Le guanciale est de la joue de porc salée et séchée, et c'est une pièce extraordinairement grasse : son gras représente les deux tiers du morceau. À la poêle, il en rend plus de la moitié de son poids, et ce gras est loin d'être neutre. Il porte les arômes de l'affinage, du poivre du salage, et une profondeur que ni la pancetta ni les lardons n'ont.

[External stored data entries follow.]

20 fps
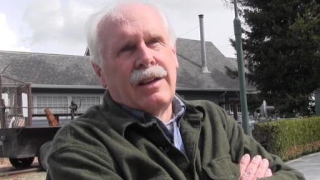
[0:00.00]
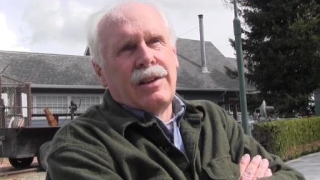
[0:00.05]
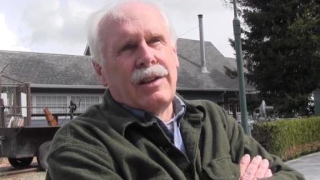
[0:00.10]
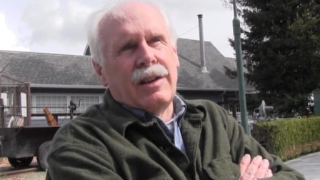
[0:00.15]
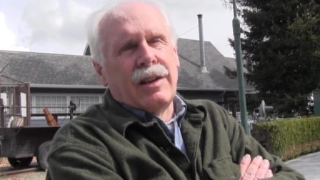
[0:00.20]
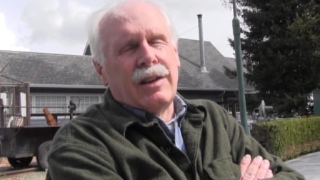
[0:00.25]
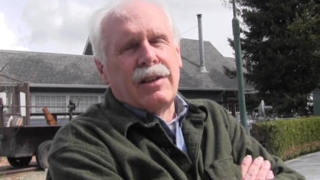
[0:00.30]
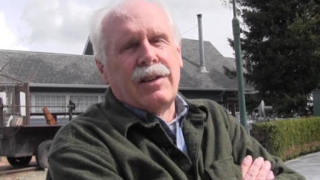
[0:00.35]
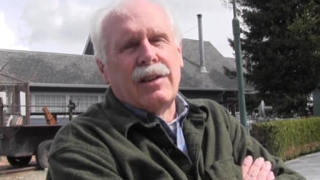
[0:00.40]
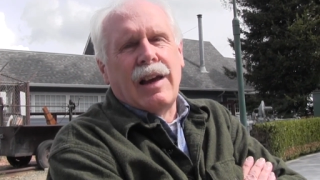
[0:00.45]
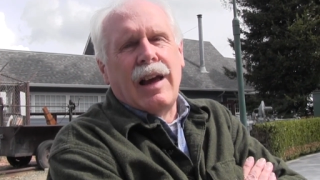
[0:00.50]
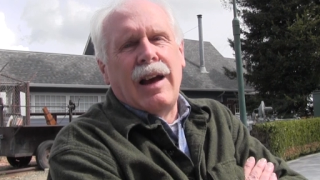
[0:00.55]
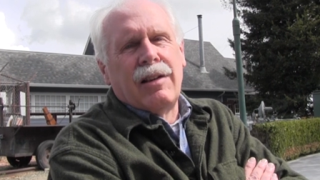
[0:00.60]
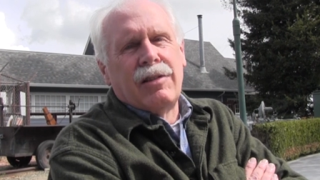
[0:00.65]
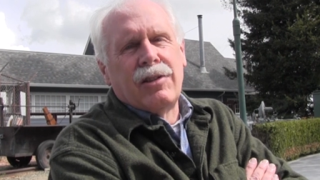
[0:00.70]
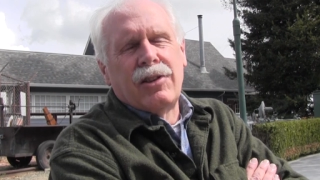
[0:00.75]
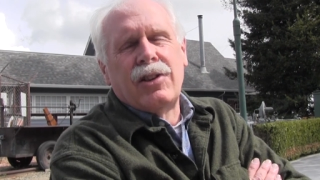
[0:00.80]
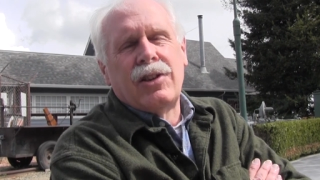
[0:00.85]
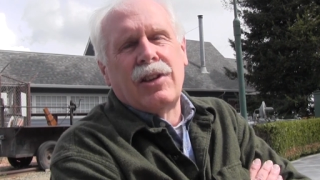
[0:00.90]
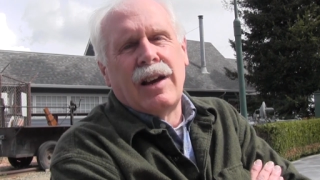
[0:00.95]
says,
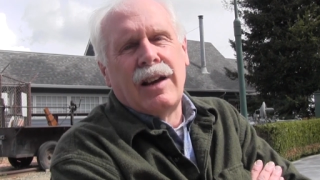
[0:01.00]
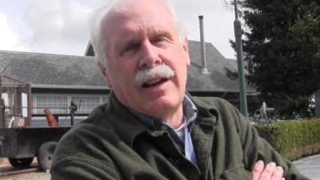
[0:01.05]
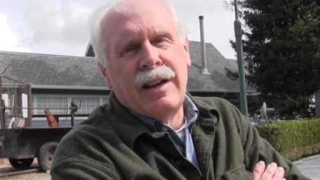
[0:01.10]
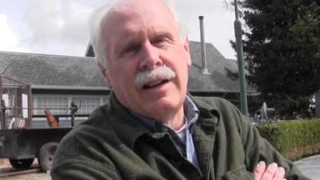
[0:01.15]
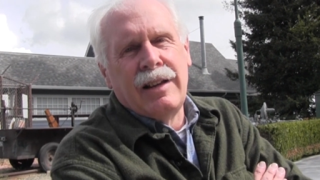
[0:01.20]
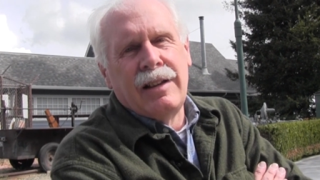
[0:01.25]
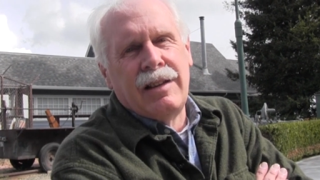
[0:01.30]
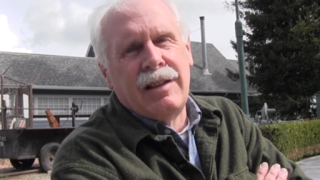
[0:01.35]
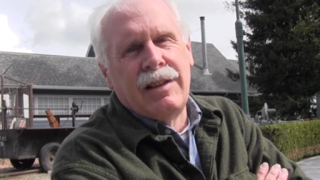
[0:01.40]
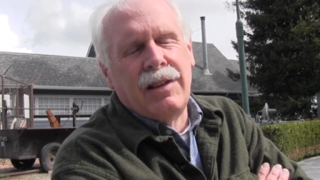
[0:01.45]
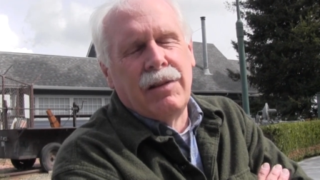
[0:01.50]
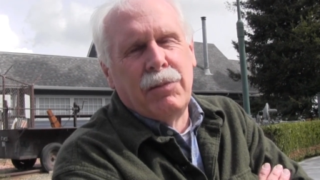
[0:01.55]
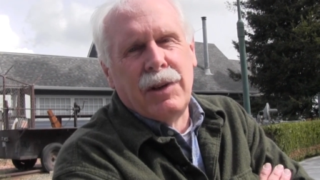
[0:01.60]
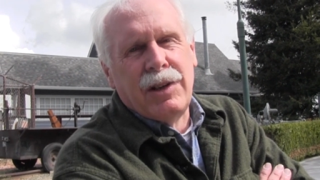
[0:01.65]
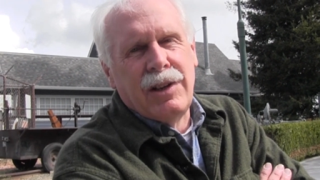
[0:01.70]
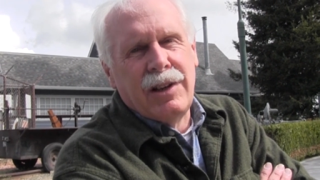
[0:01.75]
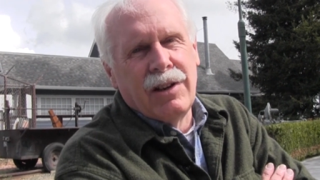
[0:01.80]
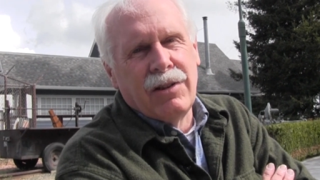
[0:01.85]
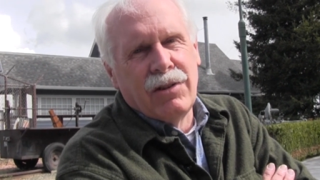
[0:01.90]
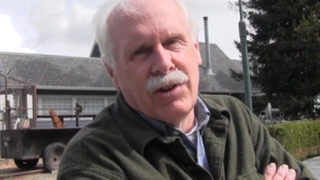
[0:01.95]
outside the
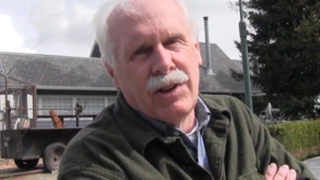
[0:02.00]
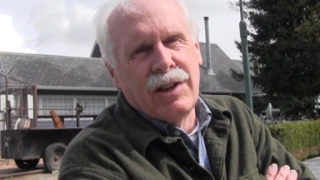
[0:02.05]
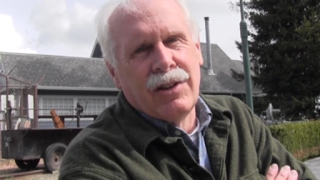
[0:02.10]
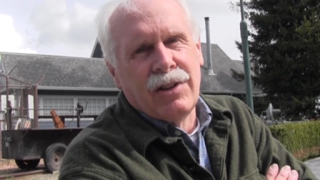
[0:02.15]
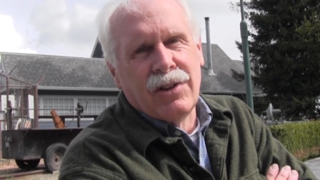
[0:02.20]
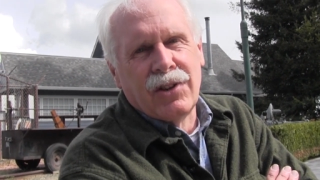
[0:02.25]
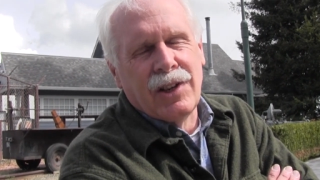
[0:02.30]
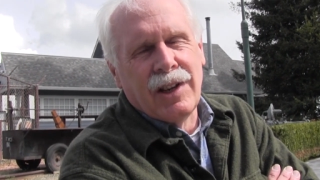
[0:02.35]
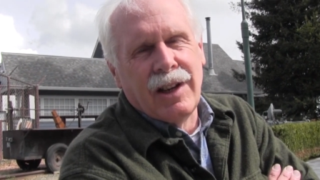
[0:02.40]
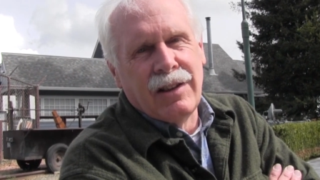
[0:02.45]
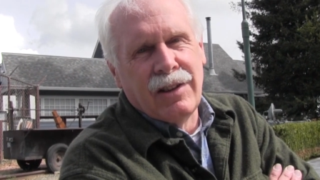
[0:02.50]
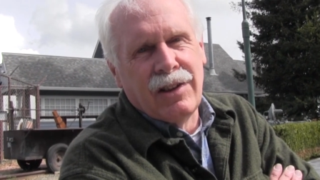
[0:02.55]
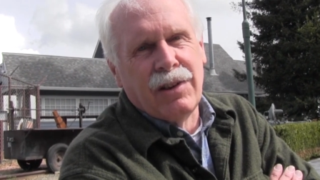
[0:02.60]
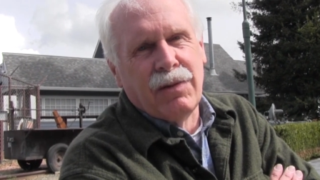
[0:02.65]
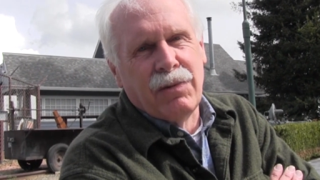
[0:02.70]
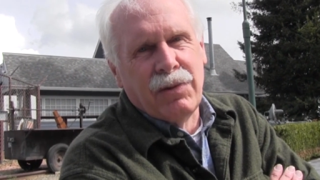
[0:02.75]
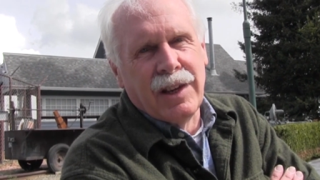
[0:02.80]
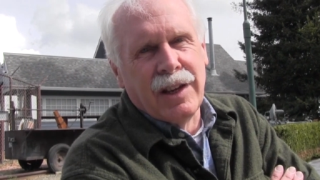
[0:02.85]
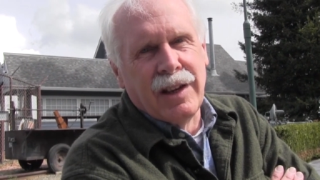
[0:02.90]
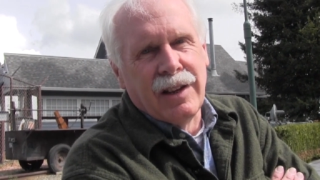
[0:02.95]
material sense
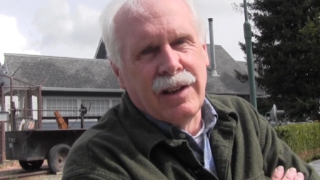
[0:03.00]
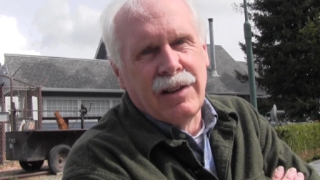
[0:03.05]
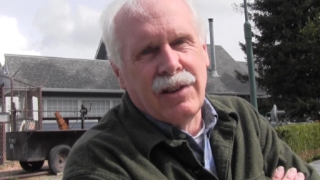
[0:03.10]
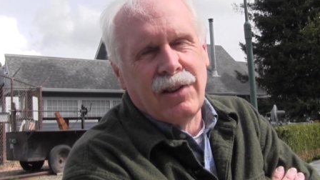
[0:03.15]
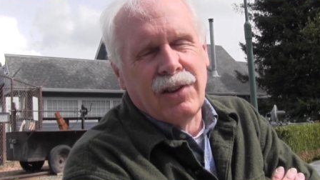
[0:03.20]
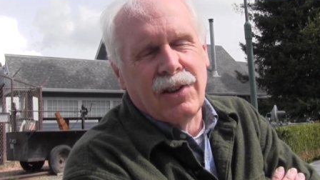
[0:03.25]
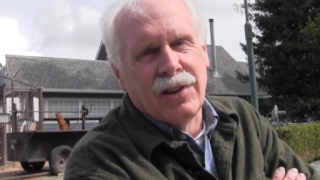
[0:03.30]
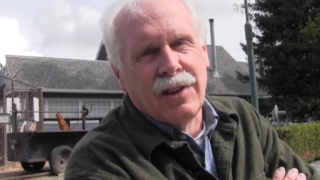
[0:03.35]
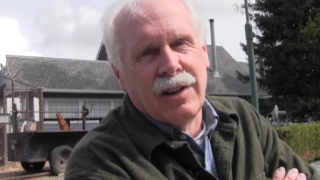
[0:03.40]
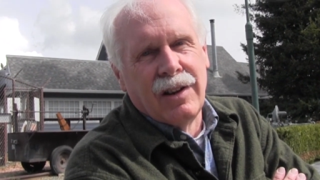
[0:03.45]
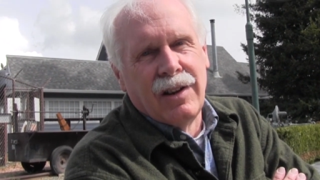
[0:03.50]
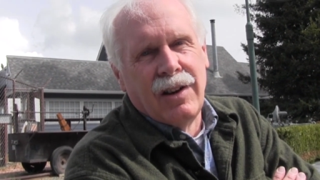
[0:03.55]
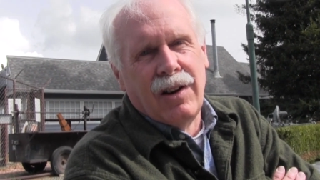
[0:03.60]
of things,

C'est ce gras rendu, et lui seul, qui va enrober les pâtes et lier la sauce. Il joue exactement le rôle du beurre dans une sauce française. Verser de l'huile d'olive au départ ne fait donc pas qu'ajouter de la matière grasse : cela dilue un gras aromatique dans un gras neutre, et l'on perd précisément ce qui distingue le plat.
La conséquence est aussi une méthode : on démarre le guanciale à froid, dans une poêle sèche, pour lui laisser le temps de fondre lentement. Jeté dans une poêle brûlante, il grille avant d'avoir rendu son gras.